A jovem foi localizada amordaçada e acorrentada dentro de um imóvel na sexta-feira (21), após passar cinco dias desaparecida. O suspeito foi preso em flagrante durante o resgate e permanece detido preventivamente.
Em entrevista à TV Anhanguera, Emiliane contou que, em uma ocasião anterior, o ex teria mexido nas rodas de seu carro com a intenção de provocar um acidente. “Ele soltou as rodas do meu pneu para eu capotar e morrer”, relatou.

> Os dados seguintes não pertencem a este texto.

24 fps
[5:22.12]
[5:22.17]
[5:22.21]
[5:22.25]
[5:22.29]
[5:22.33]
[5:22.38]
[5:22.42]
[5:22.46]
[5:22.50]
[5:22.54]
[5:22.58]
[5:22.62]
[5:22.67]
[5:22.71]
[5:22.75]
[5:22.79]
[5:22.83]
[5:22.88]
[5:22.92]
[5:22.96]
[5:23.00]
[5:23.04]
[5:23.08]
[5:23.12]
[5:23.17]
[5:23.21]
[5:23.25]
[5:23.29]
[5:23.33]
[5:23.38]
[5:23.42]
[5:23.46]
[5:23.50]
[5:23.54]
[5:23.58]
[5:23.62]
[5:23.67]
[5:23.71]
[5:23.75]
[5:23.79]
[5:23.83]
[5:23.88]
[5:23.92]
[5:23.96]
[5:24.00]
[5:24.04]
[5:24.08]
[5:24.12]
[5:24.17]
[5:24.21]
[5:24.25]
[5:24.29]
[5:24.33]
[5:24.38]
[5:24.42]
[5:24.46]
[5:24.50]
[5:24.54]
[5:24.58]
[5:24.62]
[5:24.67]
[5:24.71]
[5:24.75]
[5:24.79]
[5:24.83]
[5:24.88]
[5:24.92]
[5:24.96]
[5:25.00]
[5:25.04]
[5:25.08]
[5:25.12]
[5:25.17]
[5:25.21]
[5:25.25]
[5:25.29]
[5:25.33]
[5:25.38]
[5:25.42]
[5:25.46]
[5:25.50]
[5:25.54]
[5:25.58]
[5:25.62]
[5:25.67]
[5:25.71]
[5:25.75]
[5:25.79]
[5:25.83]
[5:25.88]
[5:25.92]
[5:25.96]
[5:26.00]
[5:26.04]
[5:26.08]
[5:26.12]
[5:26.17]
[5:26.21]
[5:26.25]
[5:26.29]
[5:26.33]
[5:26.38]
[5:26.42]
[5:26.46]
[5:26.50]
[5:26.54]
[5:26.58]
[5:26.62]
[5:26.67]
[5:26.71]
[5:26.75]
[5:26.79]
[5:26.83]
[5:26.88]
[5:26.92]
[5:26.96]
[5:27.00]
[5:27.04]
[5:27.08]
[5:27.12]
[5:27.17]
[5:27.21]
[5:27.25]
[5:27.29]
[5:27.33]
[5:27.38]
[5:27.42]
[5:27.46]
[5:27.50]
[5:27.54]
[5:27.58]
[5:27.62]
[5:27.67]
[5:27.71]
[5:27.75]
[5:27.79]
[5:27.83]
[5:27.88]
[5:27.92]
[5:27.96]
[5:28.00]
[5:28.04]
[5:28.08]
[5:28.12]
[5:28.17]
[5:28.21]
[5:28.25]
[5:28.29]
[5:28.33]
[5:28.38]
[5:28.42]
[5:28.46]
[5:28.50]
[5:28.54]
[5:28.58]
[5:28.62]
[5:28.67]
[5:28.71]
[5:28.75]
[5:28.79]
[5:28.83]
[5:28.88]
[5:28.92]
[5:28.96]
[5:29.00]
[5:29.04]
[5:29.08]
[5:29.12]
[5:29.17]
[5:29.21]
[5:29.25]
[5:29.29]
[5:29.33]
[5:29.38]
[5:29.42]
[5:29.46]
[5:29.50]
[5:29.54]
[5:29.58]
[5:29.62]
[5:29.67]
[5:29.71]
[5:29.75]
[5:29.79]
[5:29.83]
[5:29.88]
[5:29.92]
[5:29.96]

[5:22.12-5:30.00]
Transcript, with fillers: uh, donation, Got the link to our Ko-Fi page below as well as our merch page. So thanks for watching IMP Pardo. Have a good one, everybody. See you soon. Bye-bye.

Segundo a vítima, Ailton não aceitava o fim do relacionamento e costumava dizer que ela pertencia a ele. Emiliane afirmou ainda ter registrado mais de dez boletins de ocorrência e relatou outros episódios, como uma explosão na residência, danos em câmeras de segurança, pichações e a colocação de soda cáustica na caixa d’água.
A delegada Tamires Ávila Teixeira, da Delegacia Especializada de Atendimento à Mulher (Deam), confirmou que Emiliane já havia procurado a polícia para denunciar perseguições. Em uma das ocorrências, ela relatou ter sofrido queimaduras após entrar em contato com a água contaminada.
Amostras foram encaminhadas para análise, mas, segundo a delegada, a Justiça entendeu que não havia elementos suficientes para relacionar o episódio ao ex-companheiro e as medidas protetivas foram indeferidas.
O sequestro teria começado após Emiliane encontrar Ailton em uma distribuidora de bebidas pertencente aos dois. Conforme seu relato, o homem teria usado um pano com produto químico para deixá-la desacordada e depois a levou para um imóvel próximo de sua casa.
Lá, ela permaneceu presa e ouviu que não deixaria o local. As investigações continuam para esclarecer todos os crimes atribuídos ao suspeito e verificar se houve participação de outras pessoas. A defesa de Ailton contesta parte dos relatos.
O advogado Ilvan Barbosa afirmou que não encontrou provas que vinculem o cliente à suposta tentativa de provocar um acidente. Também disse ter identificado apenas dois registros policiais anteriores, nos quais, segundo ele, a própria comunicante teria pedido que não houvesse prosseguimento.